* Prompt: Could you print the stretch of lines below from the one with "[00:00:01.40]" through the one with "What the speaker says: affect you negatively.", exactly as they stand and without any pictures?

* Material provided:
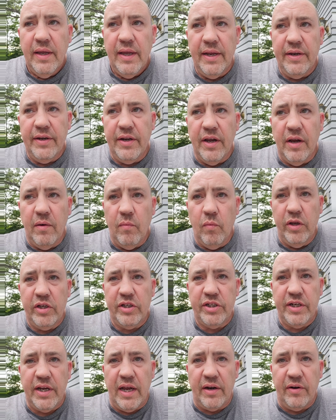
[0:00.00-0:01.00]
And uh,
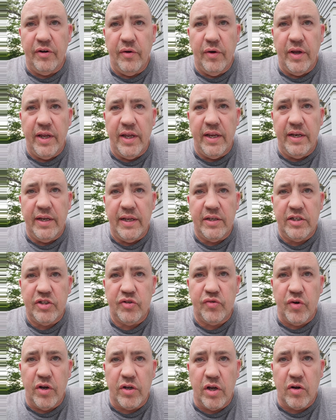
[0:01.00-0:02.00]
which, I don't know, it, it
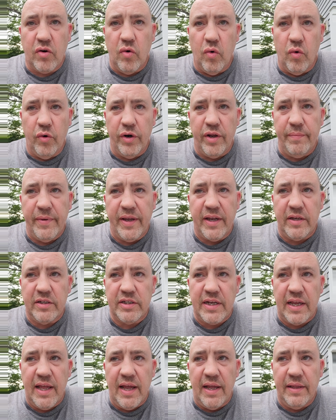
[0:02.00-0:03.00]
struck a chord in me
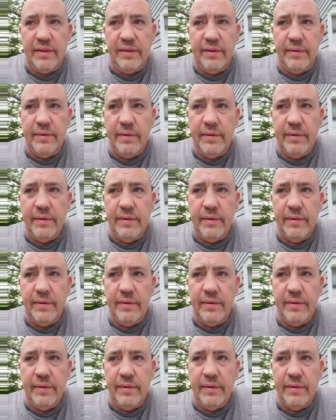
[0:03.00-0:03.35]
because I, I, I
---
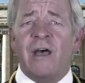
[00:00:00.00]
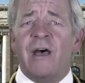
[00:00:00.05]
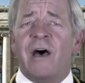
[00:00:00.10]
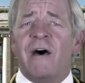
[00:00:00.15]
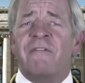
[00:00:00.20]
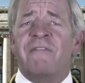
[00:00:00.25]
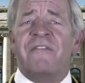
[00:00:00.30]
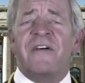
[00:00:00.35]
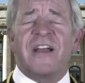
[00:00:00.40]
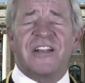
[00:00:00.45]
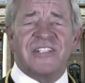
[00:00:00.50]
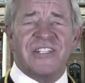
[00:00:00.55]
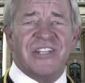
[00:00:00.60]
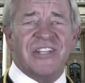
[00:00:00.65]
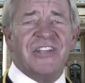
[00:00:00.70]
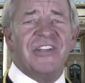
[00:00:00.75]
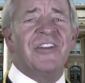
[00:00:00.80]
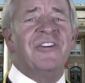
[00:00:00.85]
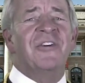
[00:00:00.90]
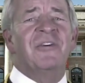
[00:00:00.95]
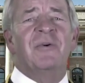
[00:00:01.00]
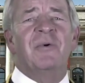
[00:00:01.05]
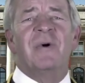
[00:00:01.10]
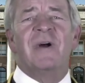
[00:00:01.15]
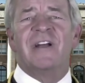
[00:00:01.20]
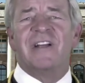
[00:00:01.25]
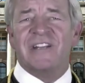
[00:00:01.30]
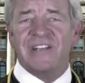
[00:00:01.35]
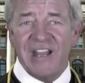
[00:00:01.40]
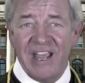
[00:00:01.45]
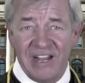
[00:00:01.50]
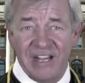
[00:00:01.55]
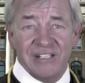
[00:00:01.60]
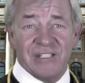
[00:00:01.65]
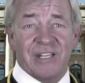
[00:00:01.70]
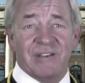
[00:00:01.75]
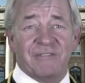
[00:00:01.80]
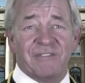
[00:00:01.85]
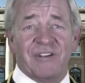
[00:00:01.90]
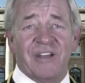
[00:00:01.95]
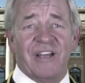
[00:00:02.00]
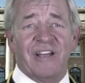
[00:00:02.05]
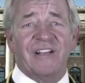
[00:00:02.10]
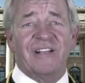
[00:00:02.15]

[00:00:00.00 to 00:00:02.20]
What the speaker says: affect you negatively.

* Result of this exercise:
[00:00:01.40]
[00:00:01.45]
[00:00:01.50]
[00:00:01.55]
[00:00:01.60]
[00:00:01.65]
[00:00:01.70]
[00:00:01.75]
[00:00:01.80]
[00:00:01.85]
[00:00:01.90]
[00:00:01.95]
[00:00:02.00]
[00:00:02.05]
[00:00:02.10]
[00:00:02.15]

[00:00:00.00 to 00:00:02.20]
What the speaker says: affect you negatively.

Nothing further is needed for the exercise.